Friday, 3/9/12
In the Gospel the vineyard stands for the Holy Land. The tenants are the Jewish leaders God left in charge. The servants the master sent to collect the grapes were the prophets; and the son the tenants killed was Jesus himself.
Doesn’t the behavior of the wicked tenants seem so cruel and unreasonable that the people would not have taken the parable seriously? Hadn’t the owner sense enough not to turn his vineyard over to such scoundrels?
I heard an explanation of the laws governing planting vineyards, and it clarifies things. Strict Jewish law allowed only one kind of crop to be planted on any piece of land. However, for vineyards the rabbis made an exception. Since no grapes could be harvested the first four years after planting, the lawyers made it lawful to plant some other crop between the vines. Now. The dispute between the owner and the tenants could have been over such crops, or even over grapes from the first four years.
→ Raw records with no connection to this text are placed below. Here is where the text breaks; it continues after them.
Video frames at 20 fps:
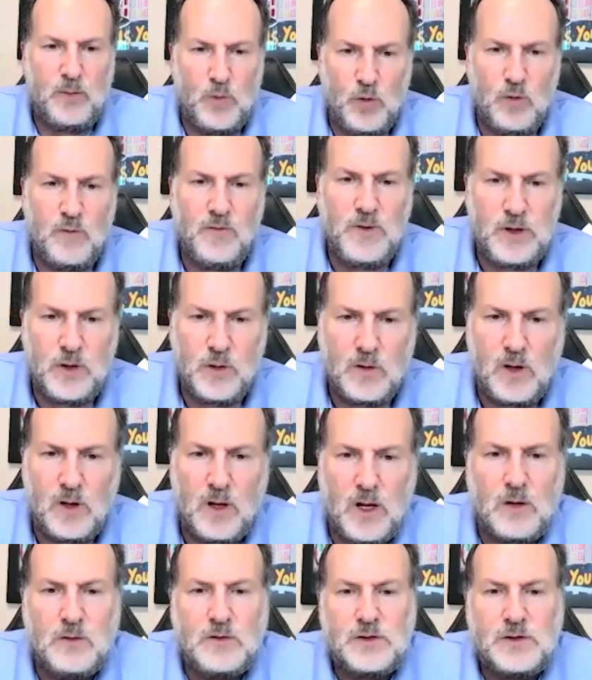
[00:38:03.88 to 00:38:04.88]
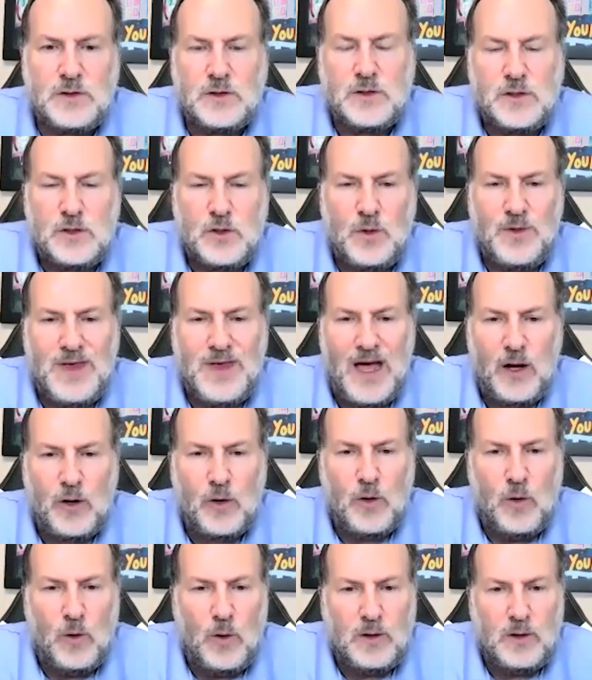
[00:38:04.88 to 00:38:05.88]
moving you closer to that
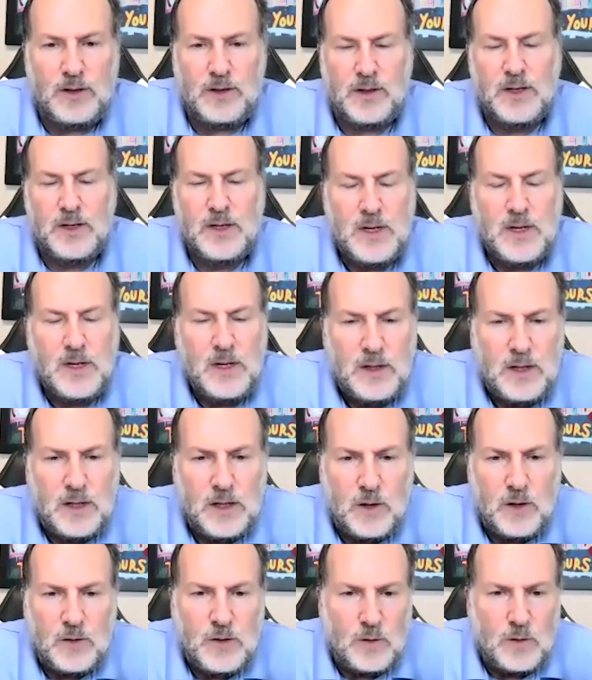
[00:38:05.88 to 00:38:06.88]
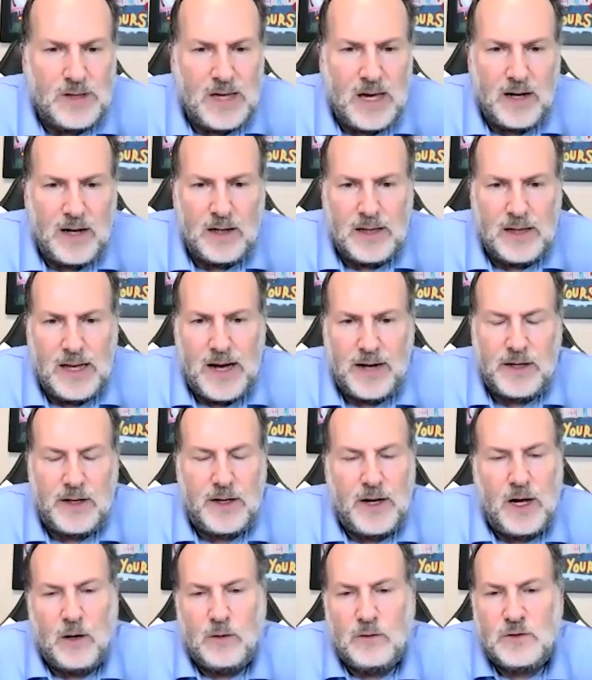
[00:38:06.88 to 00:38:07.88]
goal. And you know, you'll get a lot of
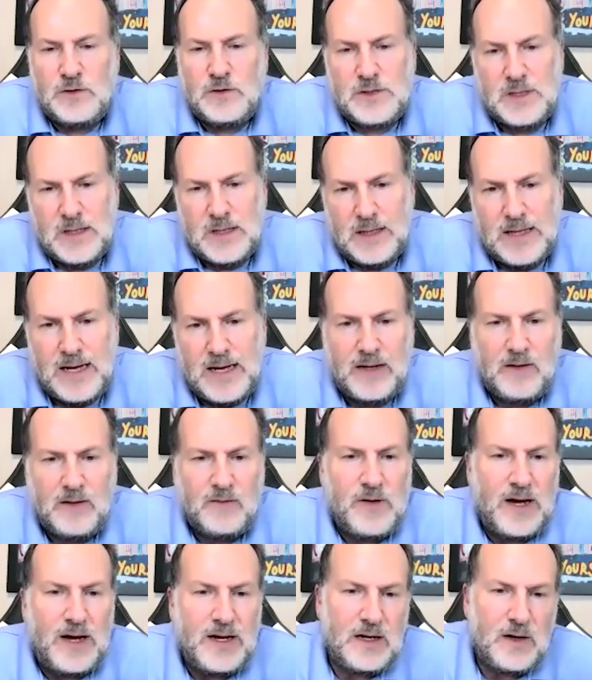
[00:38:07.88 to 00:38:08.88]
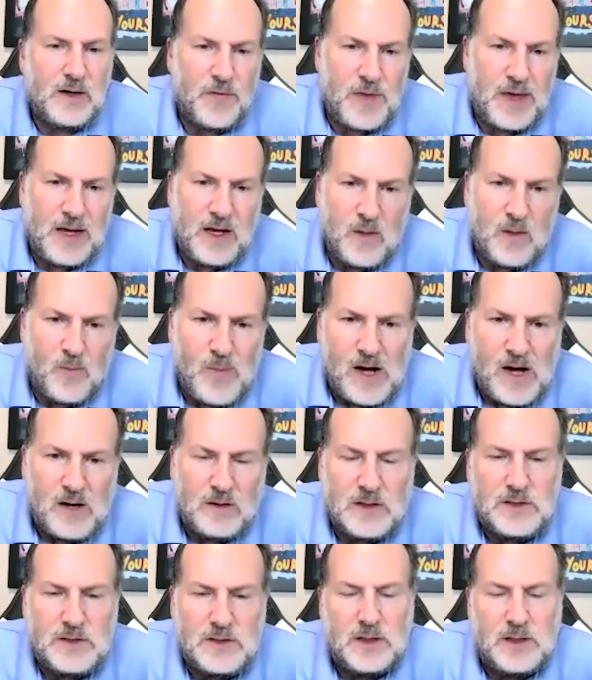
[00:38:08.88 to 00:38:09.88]
no's and a lot of I need to think
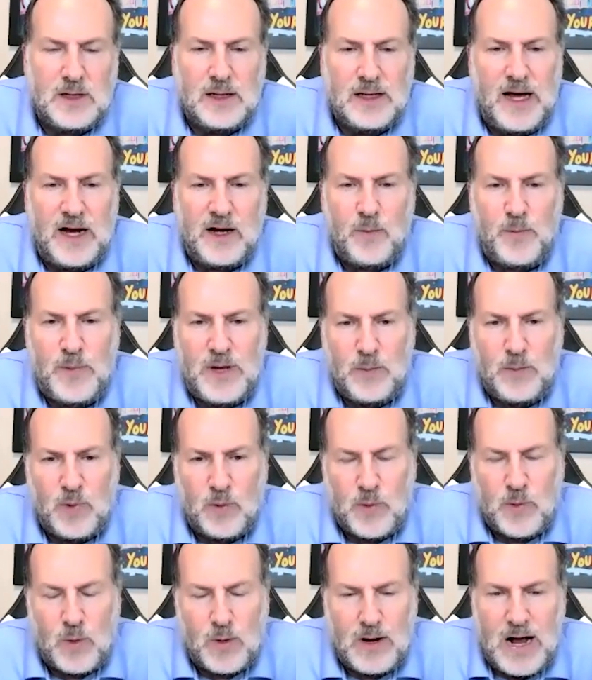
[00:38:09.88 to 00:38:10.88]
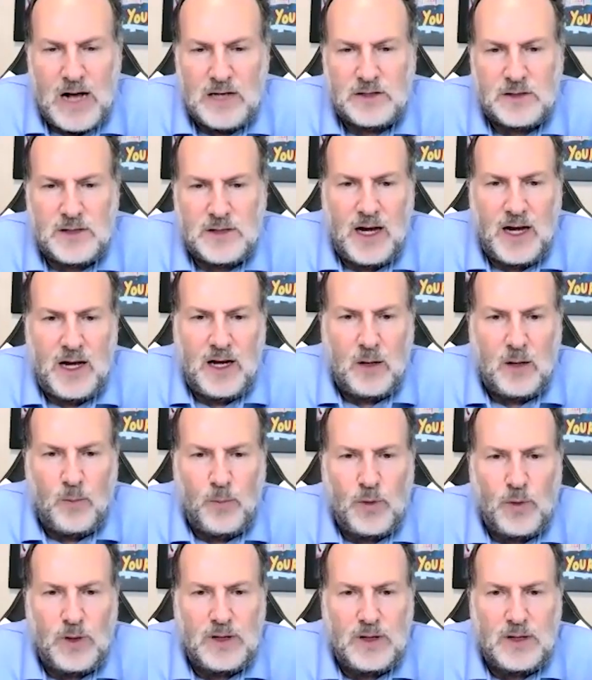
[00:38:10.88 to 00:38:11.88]
about it's and a lot of people procrastinating and
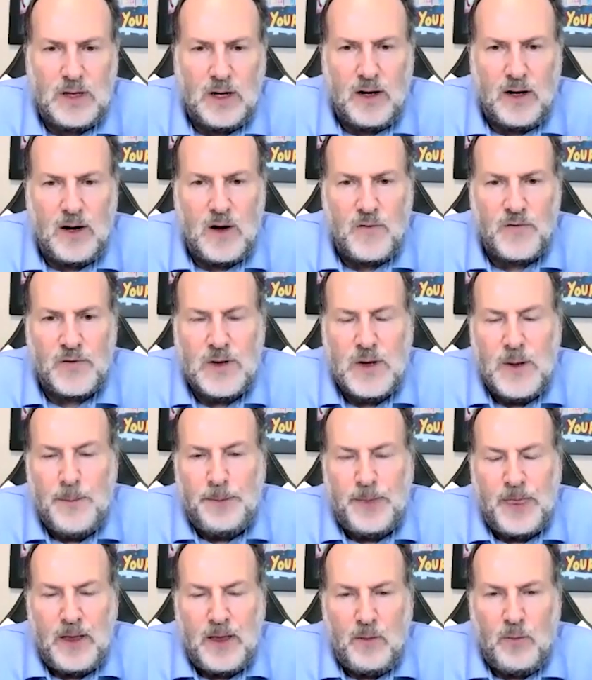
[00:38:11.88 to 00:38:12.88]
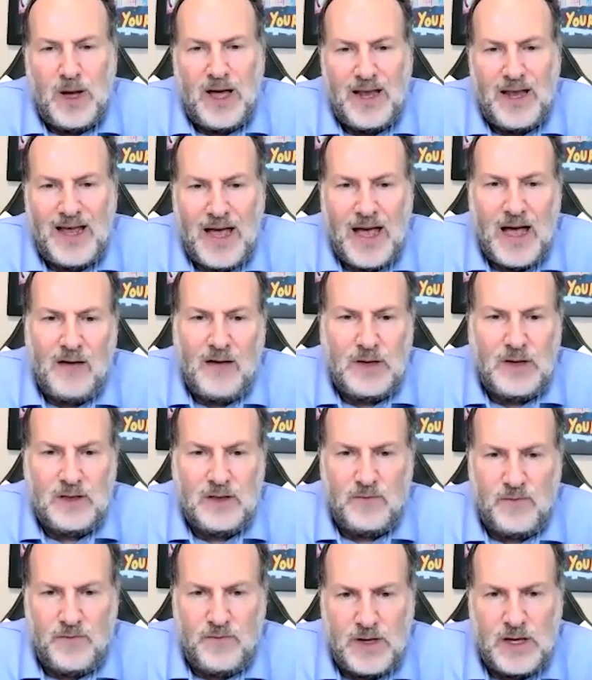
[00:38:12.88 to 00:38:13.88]
putting you off. But having
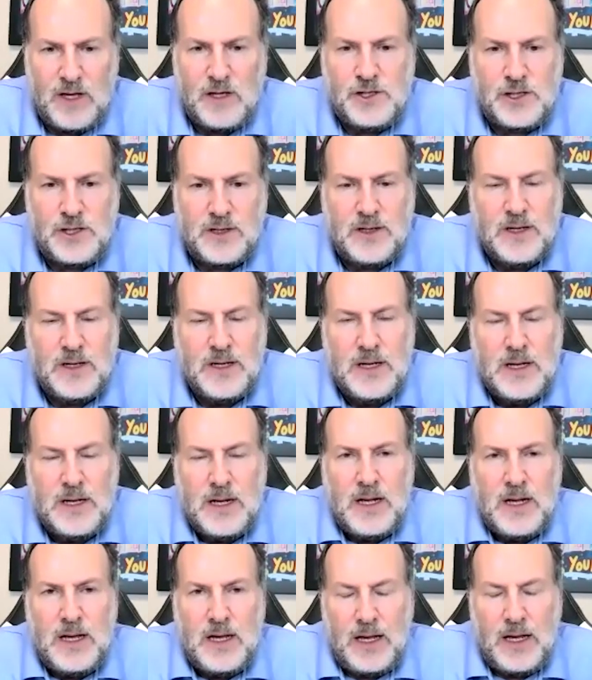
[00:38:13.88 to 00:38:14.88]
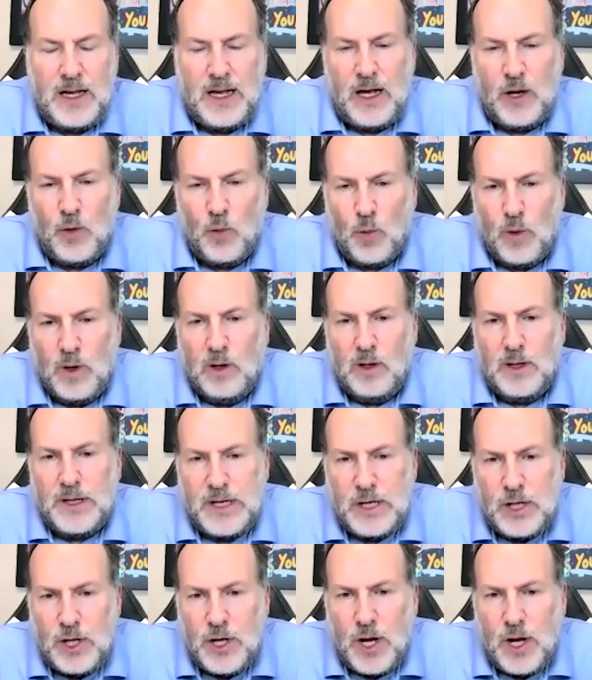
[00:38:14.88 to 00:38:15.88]
the vision and
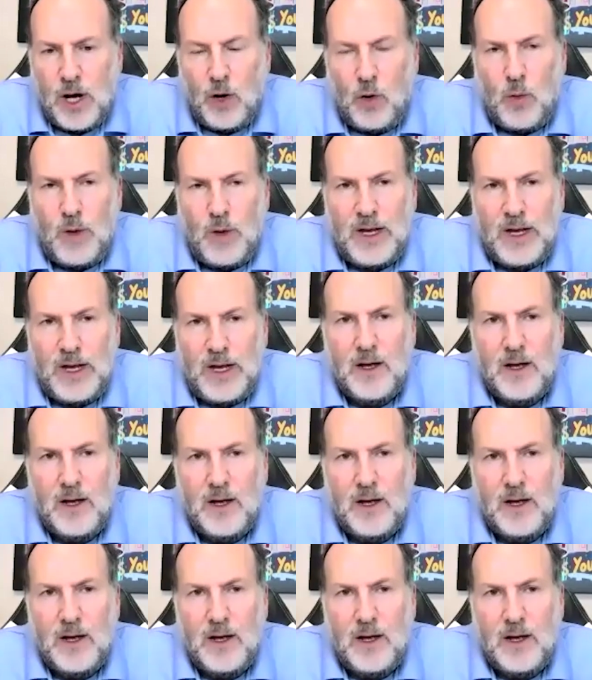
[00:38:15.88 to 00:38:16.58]
really knowing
The first reading too contains an inconsistency. At the beginning of the story it was Joseph’s bother Reuben who tried to save him. Then, as the story developed it was another brother. Judah, who was keen on saving him. The reason for the difference is that each of the twelve tribes had its own family of storytellers that passed down the ancient stories. A thousand years after his brothers let Joseph be taken down to Egypt the Jewish people began putting their stories in the book we call the Bible. The scribes doing the writing called in the storytellers from all the tribes; and they attempted blending the twelve versions of each ancient event into one narrative. To satisfy both the descendants of Reuben and of Judah the scribes put both versions of the ancient story in the Bible.